Very few Americans have to sell the home they live in right now. Those who bought a house on speculation get what they get. After all, they “speculated” and lost. Very few Americans have a subprime mortgage. Those with bad credit have bad credit. Most have a job they are not about to lose.

What is all the fuss about ? The meltdown of the financial markets.

Shouldn’t we just let the big guys lose. After all, they are big guys. The answer is “no.” The credit markets like those in the Great Depression affect us all.

What should be done?

The answer starts with the heart of the problem -- the subprime mortgages. These mortgages have to be written down to less than the current value of the house so that if the borrower walks away, he or she has something to lose.

The government (taxpayer) is going to have to pay to write down these mortgages. This is the subsidy -- and the only subsidy -- that should be given to the lenders.

If the borrowers don’t walk away from their subprime mortgages, there is no crisis in the financial markets.

In the future, we can regulate the markets to prevent subprime mortgages. But that is the future.

Let’s get to the real economic crisis. The rising cost of oil and the outsourcing of American jobs.

There is a solution to the rising cost of oil, but it is a painful solution. For the sake of argument, let’s say there is a lot of $20 per barrel oil in the world -- deep-sea oil, Canadian tar sands. But who would look for $20 oil if someone else (Saudi Arabia) has lots of $5 oil. The answer is “no one.”

Basically, American taxpayers have to guarantee potential producers that the price in the future will not fall below $20 per barrel and that they will not lose their investments.

This is easy to do. The U.S. needs to guarantee it will buy all of its oil at $20 per barrel before buying anything from the Middle East or OPEC.

This forces the price of oil down to $20 per barrel, but it eliminates the possibility that it will ever go back to $5 per barrel.

Painful!

Outsourcing has an equally simple solution. Let us encourage the dollar to fall. At some value of the dollar, it will pay producers to bring jobs back to America.

Suppose the dollar has to fall a lot -- let us assume 50 percent. Who cares?

Only those Americans who plan to take foreign trips or buy something abroad. It costs them more. For those who want to go the tropics, there is the American Virgin Islands. For those who want to go to the North Pole, there is Alaska. For those who want to go skiing, there is Colorado.

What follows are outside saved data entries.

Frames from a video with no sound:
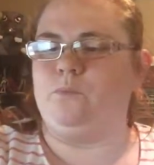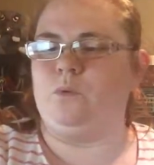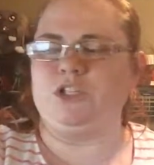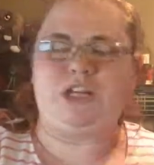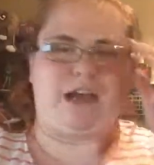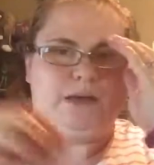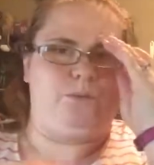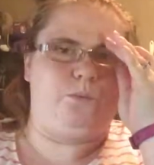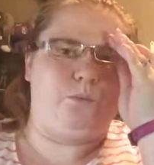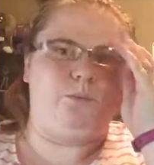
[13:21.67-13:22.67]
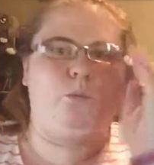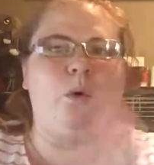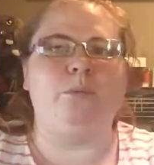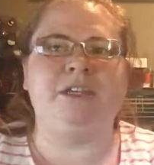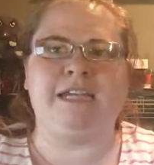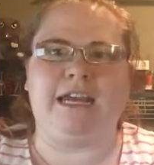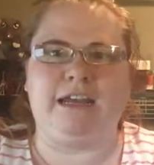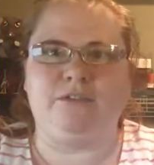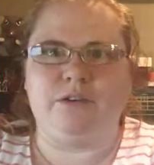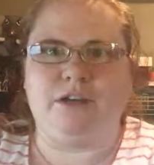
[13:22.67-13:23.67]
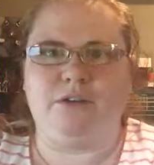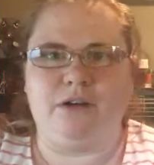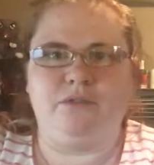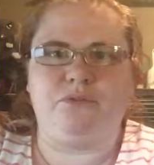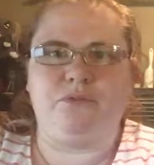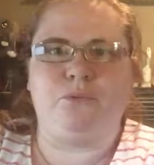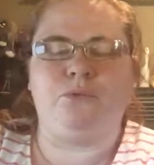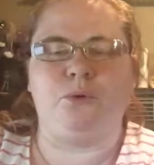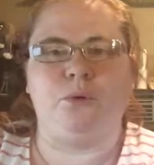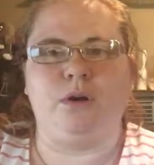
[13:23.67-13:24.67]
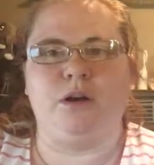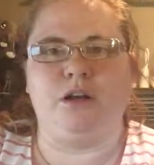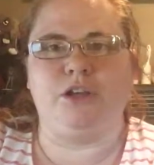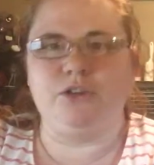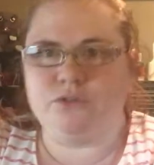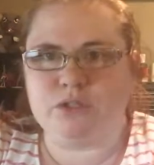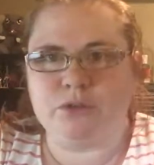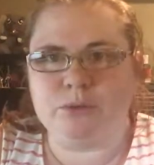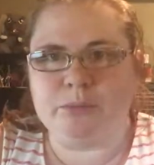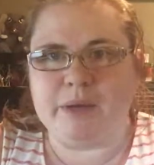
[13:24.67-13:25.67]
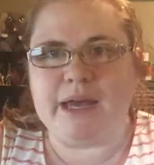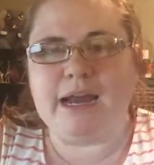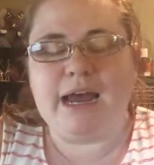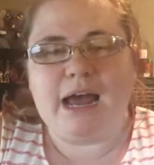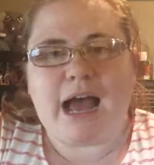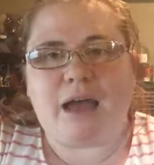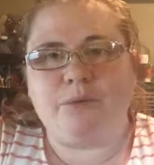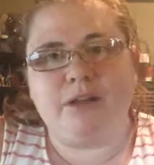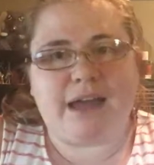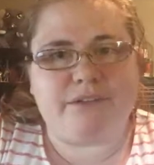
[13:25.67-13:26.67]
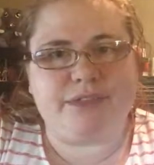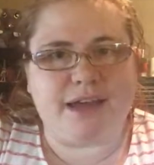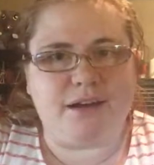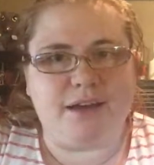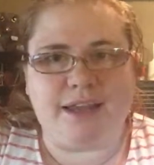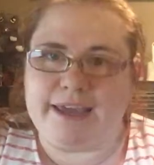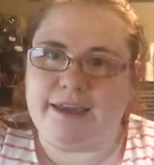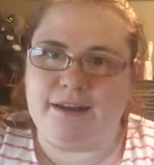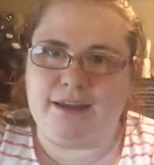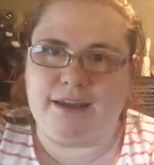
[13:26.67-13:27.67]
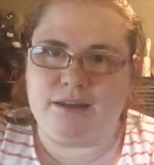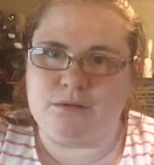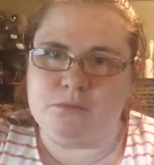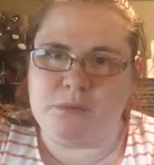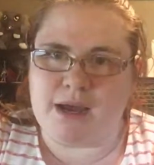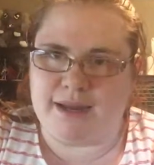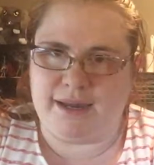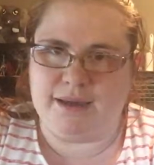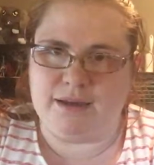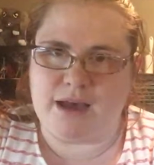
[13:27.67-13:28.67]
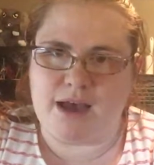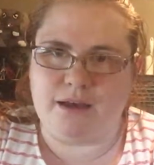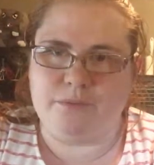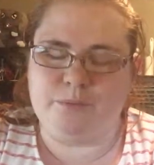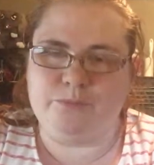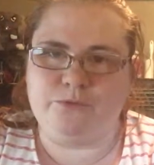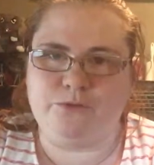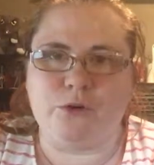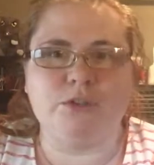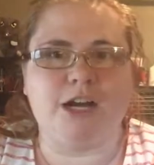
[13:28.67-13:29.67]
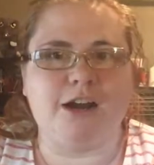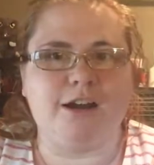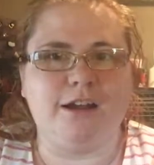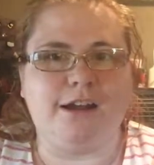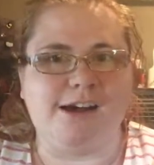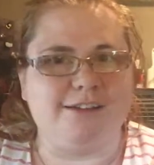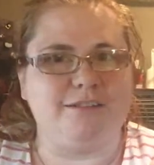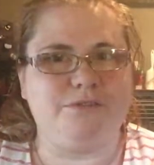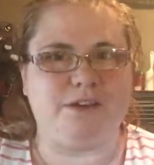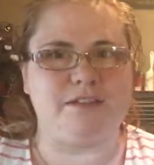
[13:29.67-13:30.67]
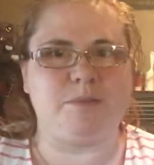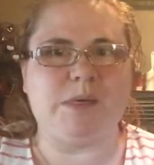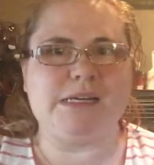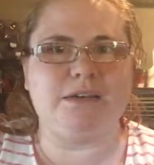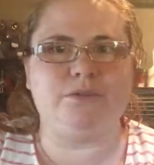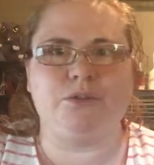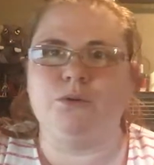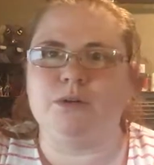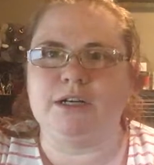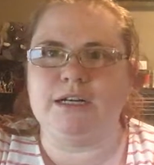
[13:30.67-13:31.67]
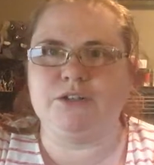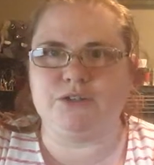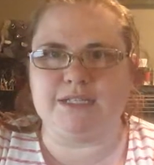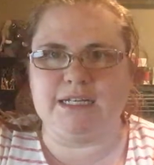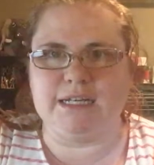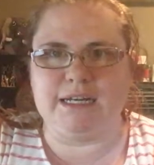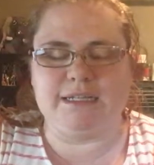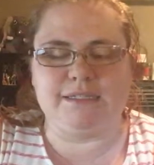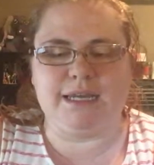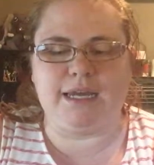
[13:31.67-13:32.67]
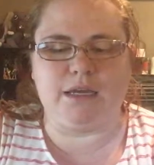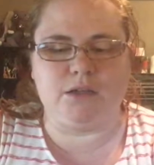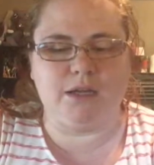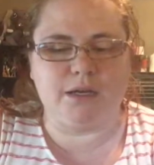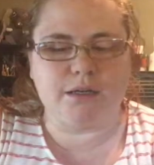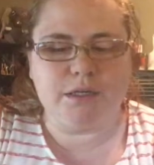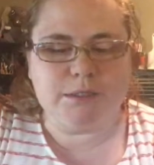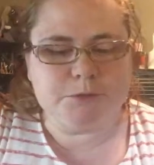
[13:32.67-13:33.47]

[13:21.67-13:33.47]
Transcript: which I won't be taking a video of for YouTube, but I will have that again in my folder on Facebook if you're interested in taking a look.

If the answers are so simple, why don’t we do them? Because all of them are painful.

Write-downs for subprime mortgages cost money. $20 per barrel of oil guarantees there will be no $5 oil. A lower dollar guarantees foreign trips and foreign purchases will cost more.

We have Herbert Hoover when we need Franklin Roosevelt. Do something! Take painful actions! Gridlock is the worst of all worlds.

Luckily, we will have a new president and a new Congress come January, but January is a long time away.

Basically, we require changes in the views of President Bush. He has to propose a write-down in the subprime mortgages, he has to propose a guarantee in the price of oil, and he has to let the dollar fall.

Unfortunately, the first two are not likely. Only the third will happen with or without his approval. As long as we have a large current account deficit, the dollar will fall. It has to for some very simple reasons.

To get foreign currencies to pay for the deficit, we must borrow from abroad. Eventually, foreigners get tired of lending since they will lose money on their holdings of dollars if the dollar falls further.

At the same time, the big American guys move money into foreign currencies to take advantage of the falling dollar. When they move money back into dollars, they have more dollars. Essentially, they have an infinite amount of money to move.

As they move money, the current account deficitgets bigger and bigger. The pressure on the dollar to fall only grows.